3. Petitioner raises a number of evidentiary issues. Addressing these issues, we hold:

(a) The trial court did not prejudicially abuse its discretion in refusing to permit use of part of a prior statement by the other deputy to impeach his trial testimony that he saw an object in petitioner's hand as petitioner's hand was coming down on Deputy Johanneson. The deputy could not recall whether he told the authorities who questioned him after the incident that he had seen something in petitioner's hand. The prior statement revealed that the deputy was not questioned specifically to determine whether he had seen anything in petitioner's hand as the hand came down.

The applicable rule is R. 613, Minn.R. Evid.; the applicable principles are discussed well in D. Louisell and C. Mueller, 3 Federal Evidence, §§ 355-359 (1979). In this case we believe that the trial court, in its discretion, may have concluded that under the circumstances of the interrogation of the deputy by the police it was not unusual for the deputy to omit reference to seeing something in petitioner's hand, especially since the questioning was brief and did not focus on whether the deputy saw anything in petitioner's hand. In any event, whether or not the trial court abused its discretion, it is clear that petitioner was not prejudiced. The deputy easily could have explained on redirect that he was not asked specifically about whether he saw anything in petitioner's hand.

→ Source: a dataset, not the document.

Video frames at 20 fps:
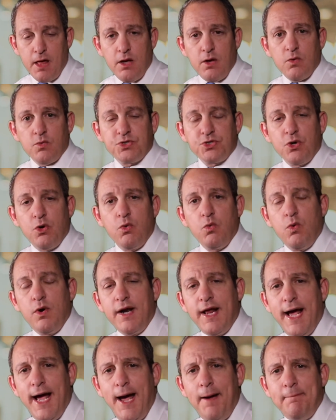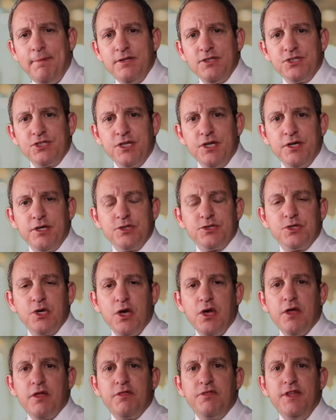So what happens is,
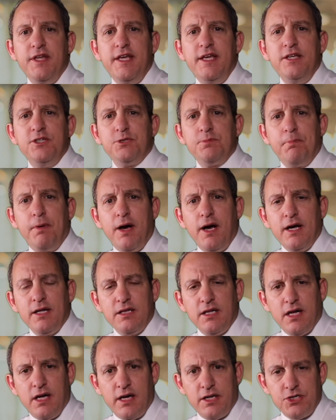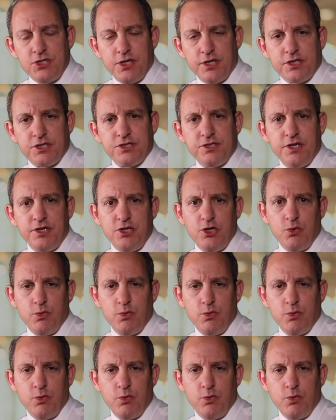these biologics that you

(b) The trial court did not abuse its discretion in admitting evidence concerning petitioner's motive for attacking the deputies. This was admissible under R. 404(b), Minn.R.Evid. Petitioner had a right to cautionary instruction but did not request one; therefore he forfeited his right to have that issue considered on appeal. State v. Forsman, 260 N.W.2d 160 (Minn.1977).

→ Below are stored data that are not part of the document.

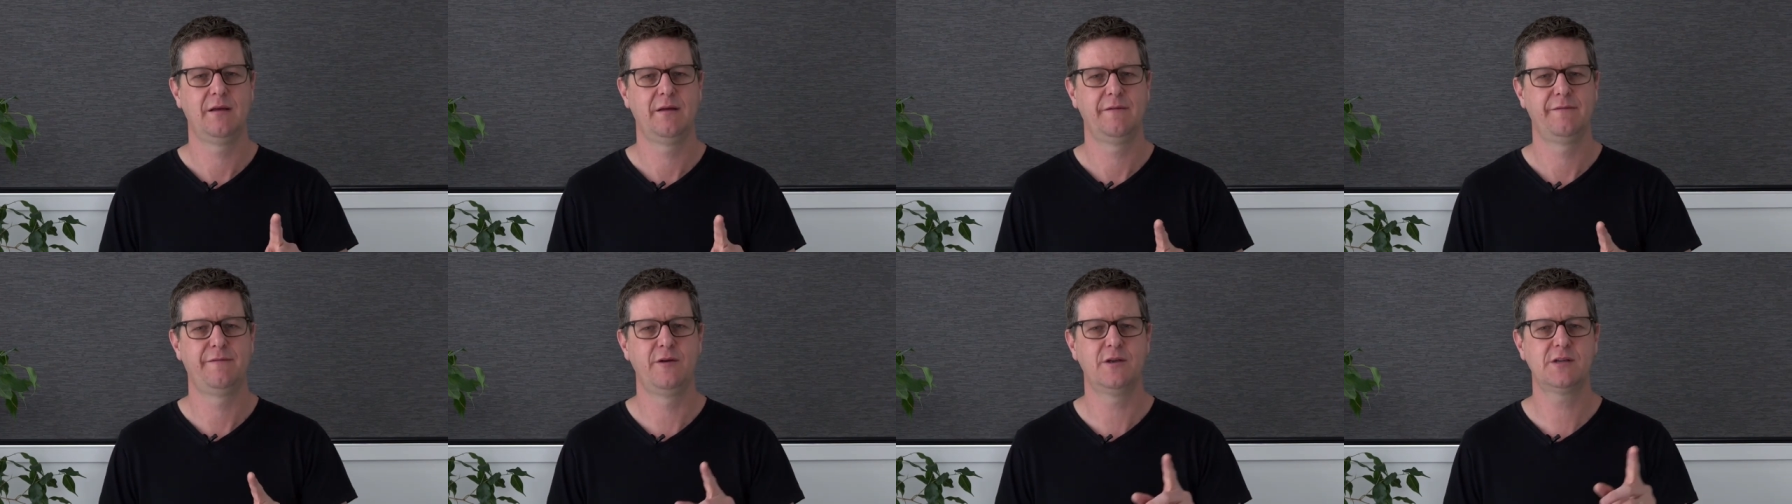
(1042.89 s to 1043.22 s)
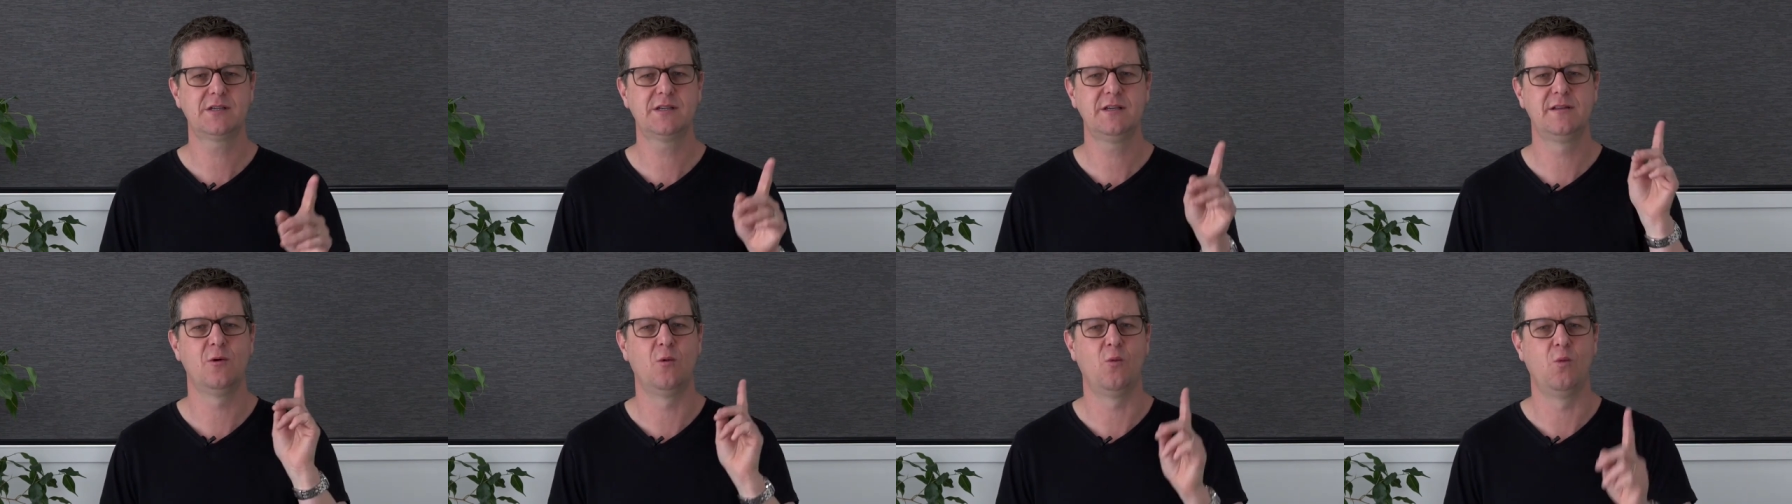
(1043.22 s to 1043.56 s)

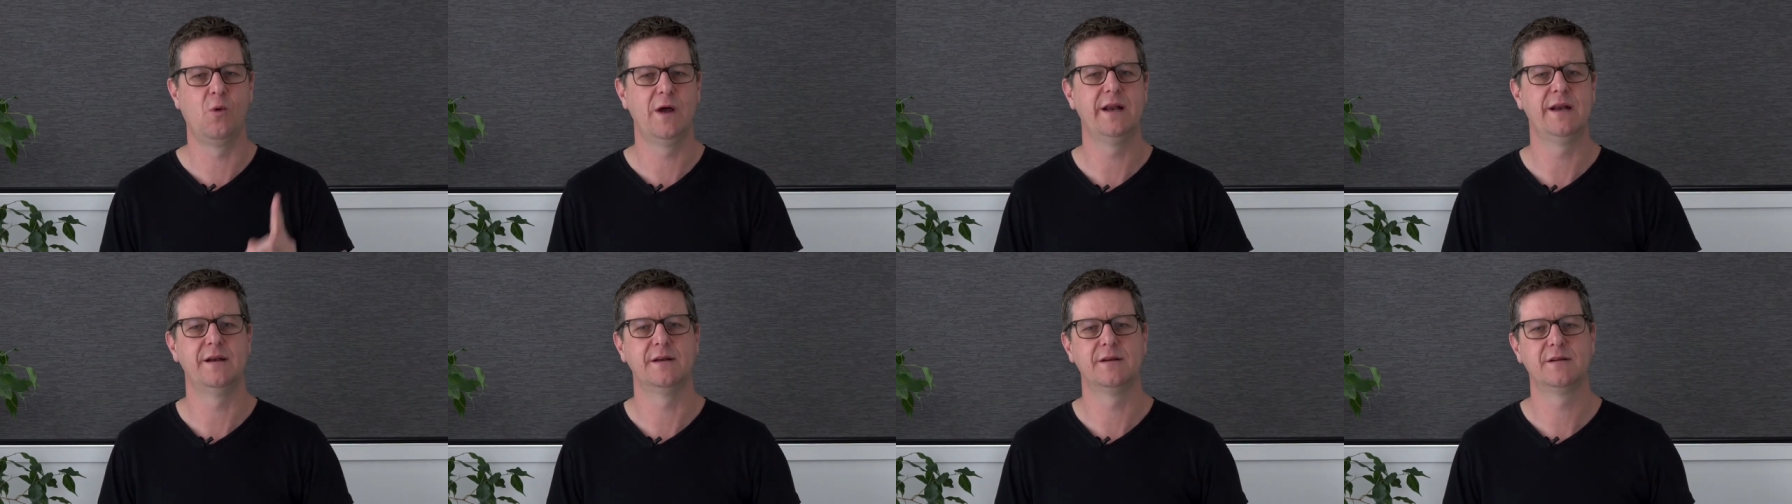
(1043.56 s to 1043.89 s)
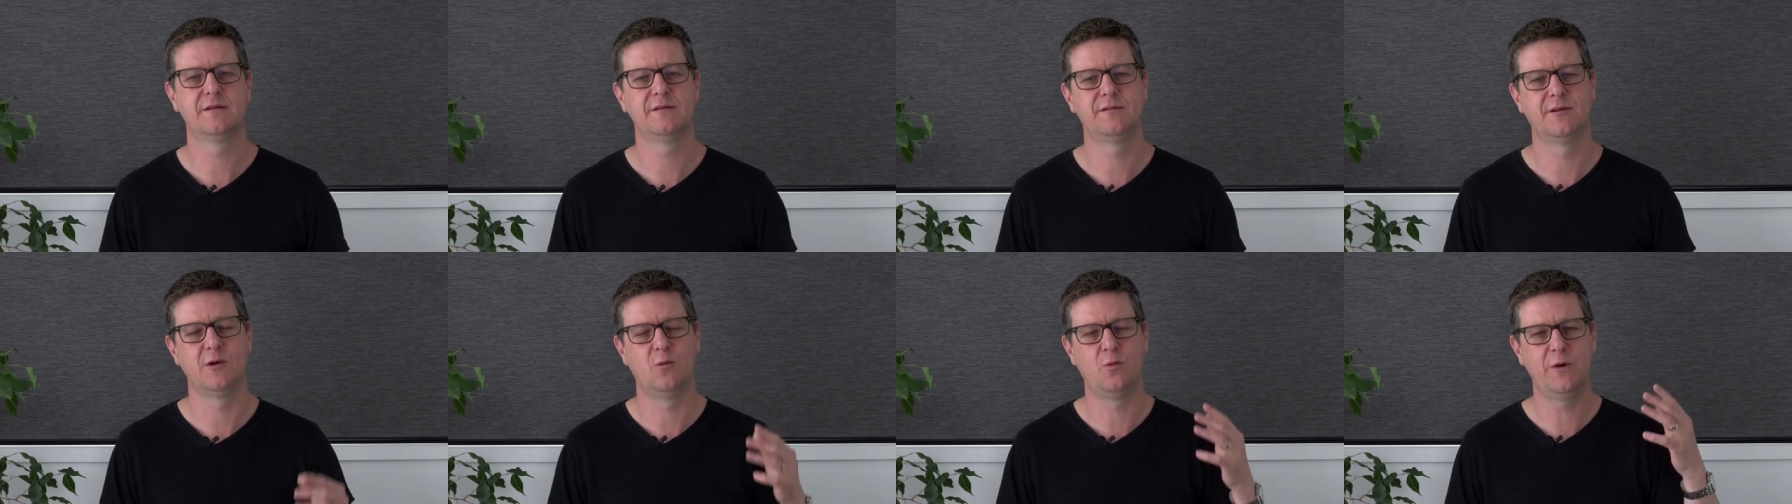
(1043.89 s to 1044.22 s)
Firstly, the wind.
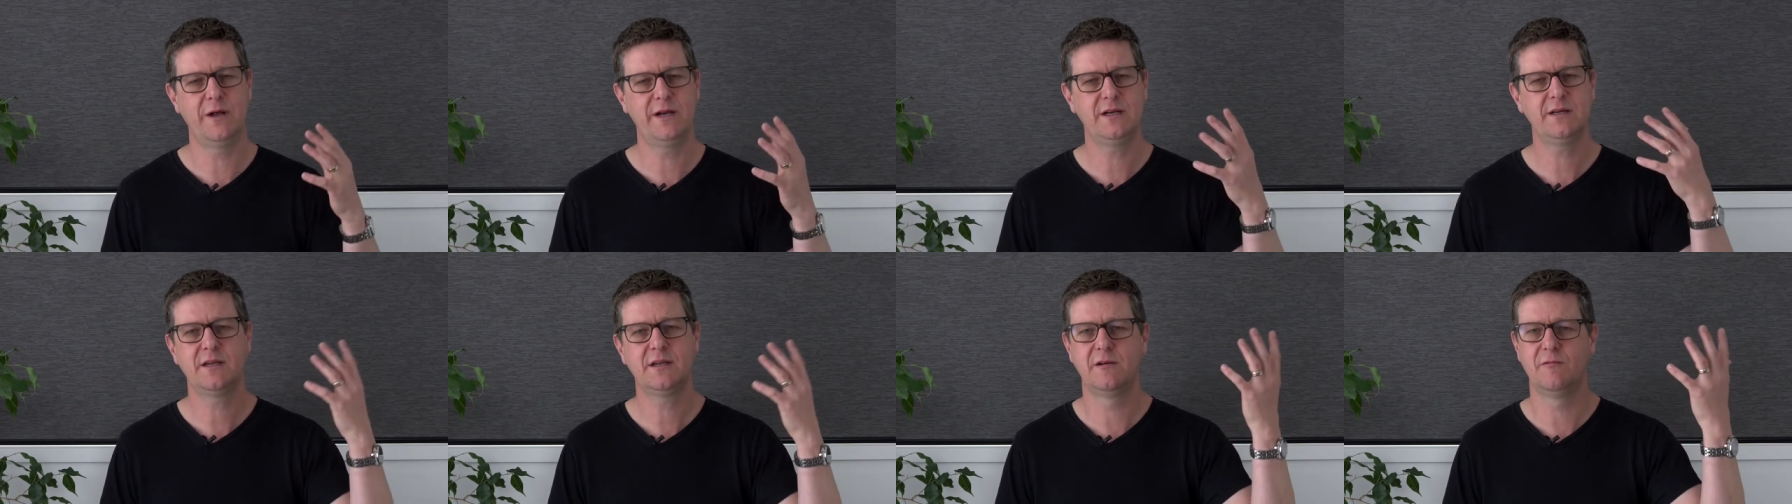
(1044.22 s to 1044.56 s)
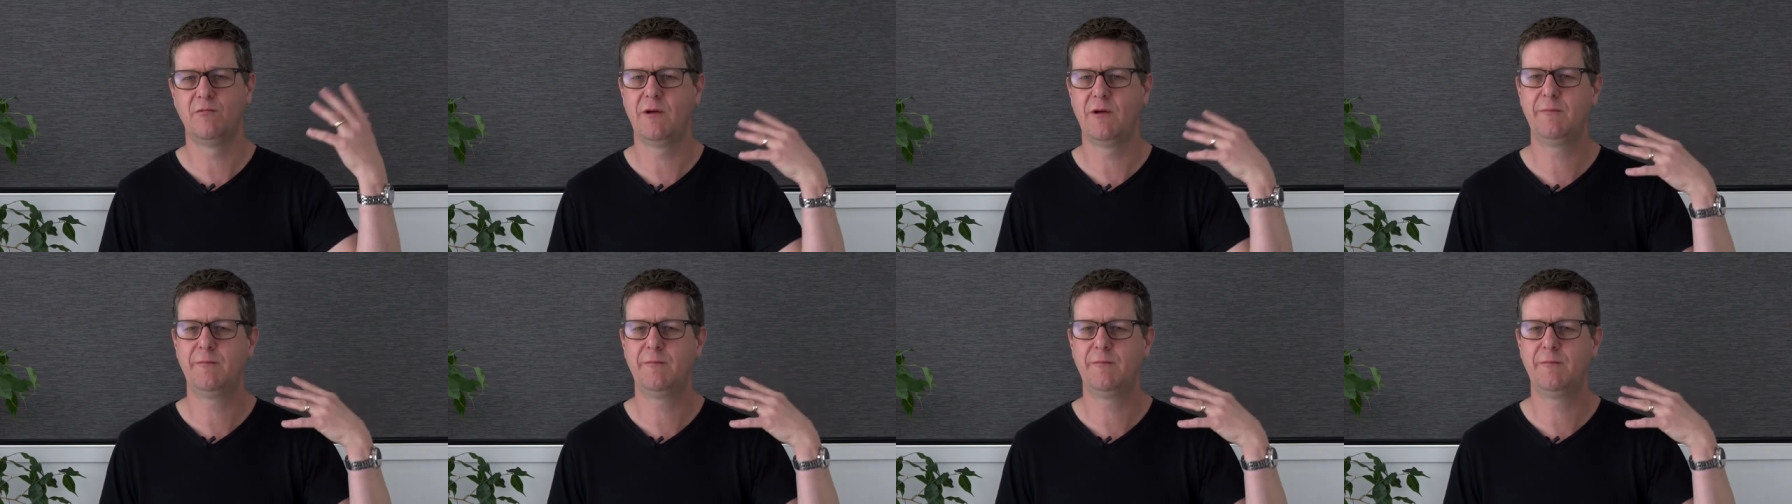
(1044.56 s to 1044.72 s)
The wind can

(c) Petitioner's contention that the prosecutor should not have not been permitted to use his prior conviction-the 1975 one for aggravated robbery-to impeach him when he testified is an issue which we do not reach. The record does not show any objection to this. In fact it shows that in interrogating the jurors at voir dire defense counsel questioned the jurors about whether they would convict petitioner just because it might be shown that he had a prior conviction.

4. Petitioner's contention that the prosecutor committed misconduct in closing argument was also forfeited, by petitioner's failure to object.

5. Petitioner's contention that his sentence was inequitable appears to be without foundation but, in any event, this crime occurred in 1977, long before the Sentencing Guidelines became applicable (May 1, 1980). State v. Gamelgard, 287 Minn. 74, 177 N.W.2d 404 (1970), applies, and we have no authority to review the sentence so long as it is one authorized by law, which it is.

6. Petitioner's claim of newly discovered evidence was properly rejected by the trial court. The evidence in question was not newly discovered, was arguably doubtful in character, and was cumulative. The postconviction court properly refused to grant petitioner a new trial on this ground. Martin v. State, 295 N.W.2d 76 (Minn.1980).